Allocation concealment (selection bias) High risk 9 participants with more severe Alzheimer's disease were assigned to the intervention condition as the control condition was not suitable for them.
Blinding of participants and personnel (performance bias) All outcomes High risk No blinding apparent, and CG participants appeared to have been aware of what the IG entailed (contamination reported by authors).
Blinding of outcome assessment (detection bias) All outcomes Unclear risk Not described.

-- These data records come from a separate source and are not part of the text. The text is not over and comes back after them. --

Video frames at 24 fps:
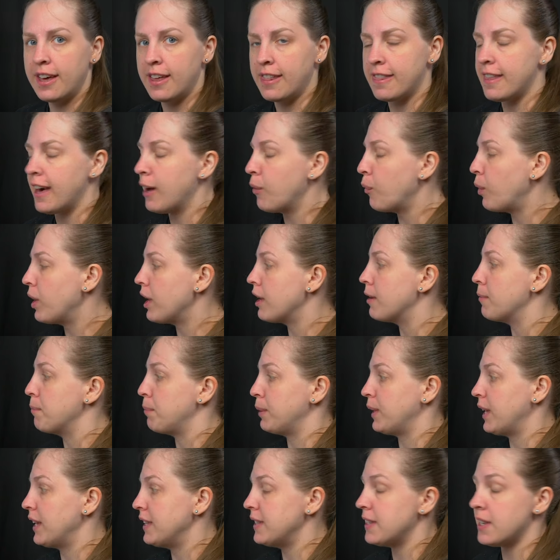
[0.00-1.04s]
That way it
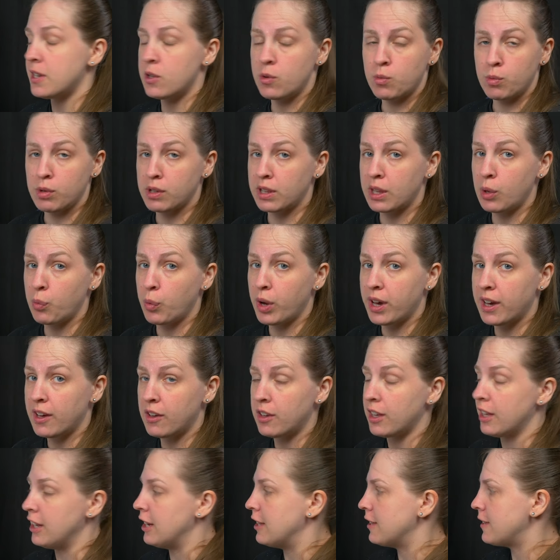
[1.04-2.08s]
blends in really well
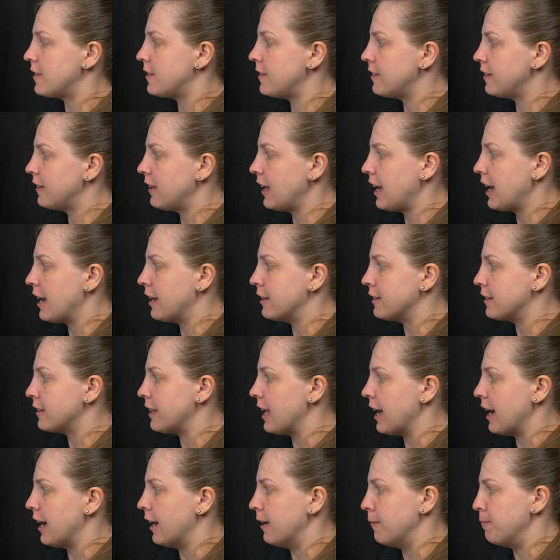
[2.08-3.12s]
and it still has
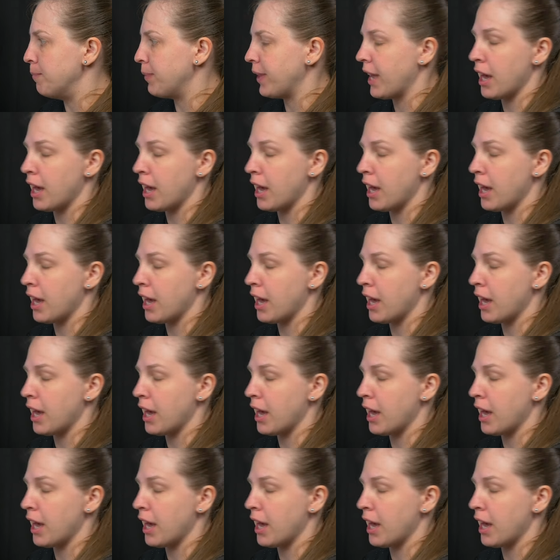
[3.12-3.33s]
that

Incomplete outcome data (attrition bias) All outcomes High risk Attrition: uneven and some uncertainty in reporting. 1 IG (due to unrelated hospitalisation) and 5 CG withdrew (1 due to scheduling and preference for IG, others unspecified. Some inconsistency in reporting: the final reported sample size is "29 participants after 5 participants withdrew" but other reporting suggested 6 withdrawals.
Selective reporting (reporting bias) Low risk All measured variables had results reported.
Other bias Low risk No other bias identified.